# DATA PROVIDED

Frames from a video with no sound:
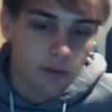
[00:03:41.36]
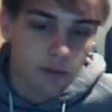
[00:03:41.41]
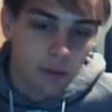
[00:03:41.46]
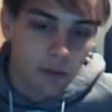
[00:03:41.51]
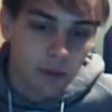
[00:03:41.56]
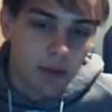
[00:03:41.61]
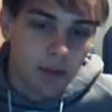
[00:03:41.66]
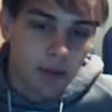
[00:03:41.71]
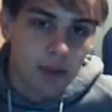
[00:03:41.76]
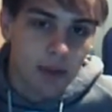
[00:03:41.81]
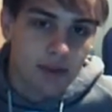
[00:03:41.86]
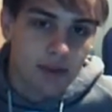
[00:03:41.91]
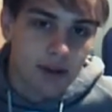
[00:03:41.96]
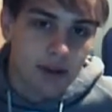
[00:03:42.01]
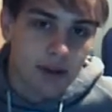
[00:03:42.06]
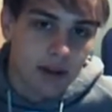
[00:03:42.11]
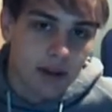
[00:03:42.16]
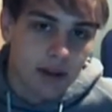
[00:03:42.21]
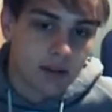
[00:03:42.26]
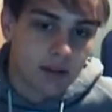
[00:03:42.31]
paper
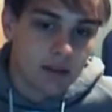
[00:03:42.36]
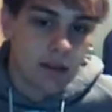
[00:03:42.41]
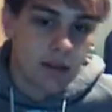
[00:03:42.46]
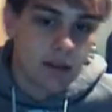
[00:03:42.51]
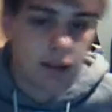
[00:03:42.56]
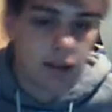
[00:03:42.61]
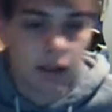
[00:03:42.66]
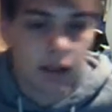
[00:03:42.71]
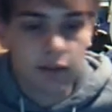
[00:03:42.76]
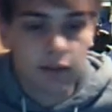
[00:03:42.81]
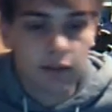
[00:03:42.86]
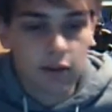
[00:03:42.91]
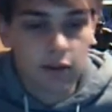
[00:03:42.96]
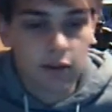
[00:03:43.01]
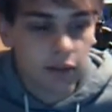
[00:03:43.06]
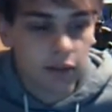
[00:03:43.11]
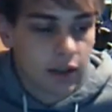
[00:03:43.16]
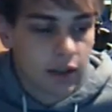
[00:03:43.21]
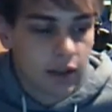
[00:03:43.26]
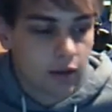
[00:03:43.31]
signing at the end of your
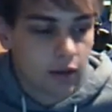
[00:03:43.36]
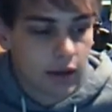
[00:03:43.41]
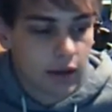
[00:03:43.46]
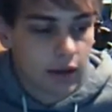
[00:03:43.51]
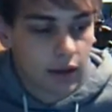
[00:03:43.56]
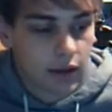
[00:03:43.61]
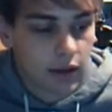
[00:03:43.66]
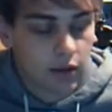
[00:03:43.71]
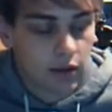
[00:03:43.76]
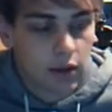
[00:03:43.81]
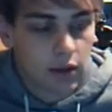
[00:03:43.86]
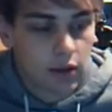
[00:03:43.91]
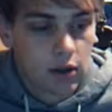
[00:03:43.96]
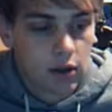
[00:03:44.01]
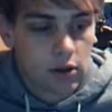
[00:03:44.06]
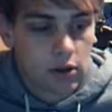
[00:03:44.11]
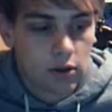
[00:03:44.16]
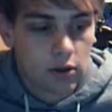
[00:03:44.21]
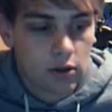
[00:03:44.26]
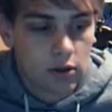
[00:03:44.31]
video that
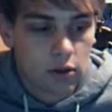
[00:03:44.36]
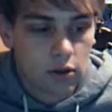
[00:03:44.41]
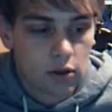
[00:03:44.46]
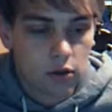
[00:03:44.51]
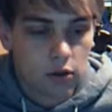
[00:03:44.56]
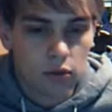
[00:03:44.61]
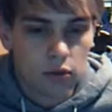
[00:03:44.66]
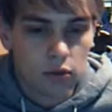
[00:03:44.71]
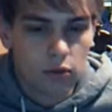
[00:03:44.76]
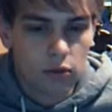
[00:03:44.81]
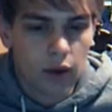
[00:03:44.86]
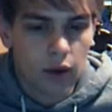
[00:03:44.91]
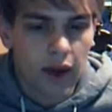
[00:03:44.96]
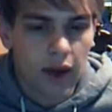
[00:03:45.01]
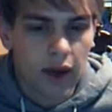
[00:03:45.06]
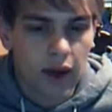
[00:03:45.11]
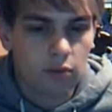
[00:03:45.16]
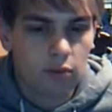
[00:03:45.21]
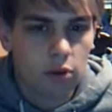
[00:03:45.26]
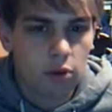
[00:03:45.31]
you
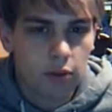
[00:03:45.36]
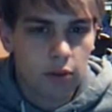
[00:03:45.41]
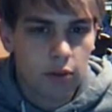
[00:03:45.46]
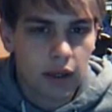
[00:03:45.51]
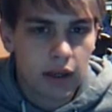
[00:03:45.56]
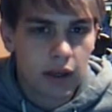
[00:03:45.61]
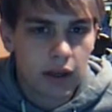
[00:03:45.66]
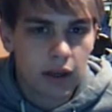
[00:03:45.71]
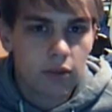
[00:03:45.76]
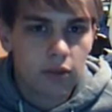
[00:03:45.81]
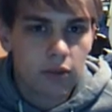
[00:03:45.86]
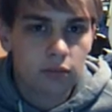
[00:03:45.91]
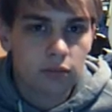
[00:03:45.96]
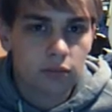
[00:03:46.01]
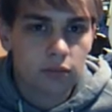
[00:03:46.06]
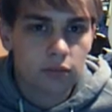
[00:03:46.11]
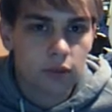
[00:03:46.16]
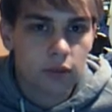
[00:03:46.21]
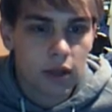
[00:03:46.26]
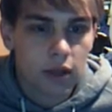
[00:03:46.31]
have a property now,
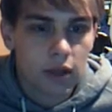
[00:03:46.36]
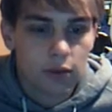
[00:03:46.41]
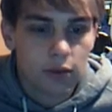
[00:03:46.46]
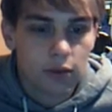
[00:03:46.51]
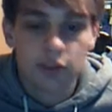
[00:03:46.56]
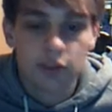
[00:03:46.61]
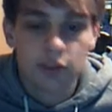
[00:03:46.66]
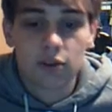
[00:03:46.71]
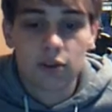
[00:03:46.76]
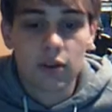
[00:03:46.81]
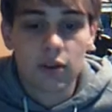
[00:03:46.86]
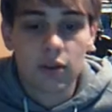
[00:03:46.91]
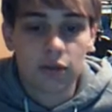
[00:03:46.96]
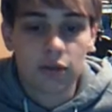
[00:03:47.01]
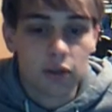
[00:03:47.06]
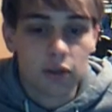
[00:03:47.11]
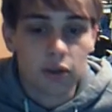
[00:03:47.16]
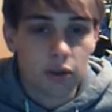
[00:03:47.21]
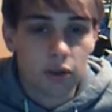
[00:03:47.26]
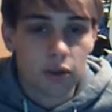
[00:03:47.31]
which is good
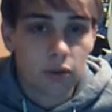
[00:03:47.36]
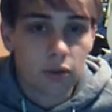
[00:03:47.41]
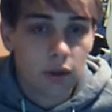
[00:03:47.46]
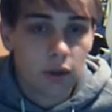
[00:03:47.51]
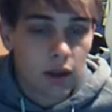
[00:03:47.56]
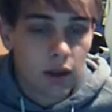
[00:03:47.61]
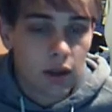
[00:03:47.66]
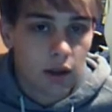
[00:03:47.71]
if you do,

# ACTIVITY
Apart from the images, every line above needs to be printed again exactly.

# REPLY
Frames from a video with no sound:
[00:03:41.36]
[00:03:41.41]
[00:03:41.46]
[00:03:41.51]
[00:03:41.56]
[00:03:41.61]
[00:03:41.66]
[00:03:41.71]
[00:03:41.76]
[00:03:41.81]
[00:03:41.86]
[00:03:41.91]
[00:03:41.96]
[00:03:42.01]
[00:03:42.06]
[00:03:42.11]
[00:03:42.16]
[00:03:42.21]
[00:03:42.26]
[00:03:42.31]
paper
[00:03:42.36]
[00:03:42.41]
[00:03:42.46]
[00:03:42.51]
[00:03:42.56]
[00:03:42.61]
[00:03:42.66]
[00:03:42.71]
[00:03:42.76]
[00:03:42.81]
[00:03:42.86]
[00:03:42.91]
[00:03:42.96]
[00:03:43.01]
[00:03:43.06]
[00:03:43.11]
[00:03:43.16]
[00:03:43.21]
[00:03:43.26]
[00:03:43.31]
signing at the end of your
[00:03:43.36]
[00:03:43.41]
[00:03:43.46]
[00:03:43.51]
[00:03:43.56]
[00:03:43.61]
[00:03:43.66]
[00:03:43.71]
[00:03:43.76]
[00:03:43.81]
[00:03:43.86]
[00:03:43.91]
[00:03:43.96]
[00:03:44.01]
[00:03:44.06]
[00:03:44.11]
[00:03:44.16]
[00:03:44.21]
[00:03:44.26]
[00:03:44.31]
video that
[00:03:44.36]
[00:03:44.41]
[00:03:44.46]
[00:03:44.51]
[00:03:44.56]
[00:03:44.61]
[00:03:44.66]
[00:03:44.71]
[00:03:44.76]
[00:03:44.81]
[00:03:44.86]
[00:03:44.91]
[00:03:44.96]
[00:03:45.01]
[00:03:45.06]
[00:03:45.11]
[00:03:45.16]
[00:03:45.21]
[00:03:45.26]
[00:03:45.31]
you
[00:03:45.36]
[00:03:45.41]
[00:03:45.46]
[00:03:45.51]
[00:03:45.56]
[00:03:45.61]
[00:03:45.66]
[00:03:45.71]
[00:03:45.76]
[00:03:45.81]
[00:03:45.86]
[00:03:45.91]
[00:03:45.96]
[00:03:46.01]
[00:03:46.06]
[00:03:46.11]
[00:03:46.16]
[00:03:46.21]
[00:03:46.26]
[00:03:46.31]
have a property now,
[00:03:46.36]
[00:03:46.41]
[00:03:46.46]
[00:03:46.51]
[00:03:46.56]
[00:03:46.61]
[00:03:46.66]
[00:03:46.71]
[00:03:46.76]
[00:03:46.81]
[00:03:46.86]
[00:03:46.91]
[00:03:46.96]
[00:03:47.01]
[00:03:47.06]
[00:03:47.11]
[00:03:47.16]
[00:03:47.21]
[00:03:47.26]
[00:03:47.31]
which is good
[00:03:47.36]
[00:03:47.41]
[00:03:47.46]
[00:03:47.51]
[00:03:47.56]
[00:03:47.61]
[00:03:47.66]
[00:03:47.71]
if you do,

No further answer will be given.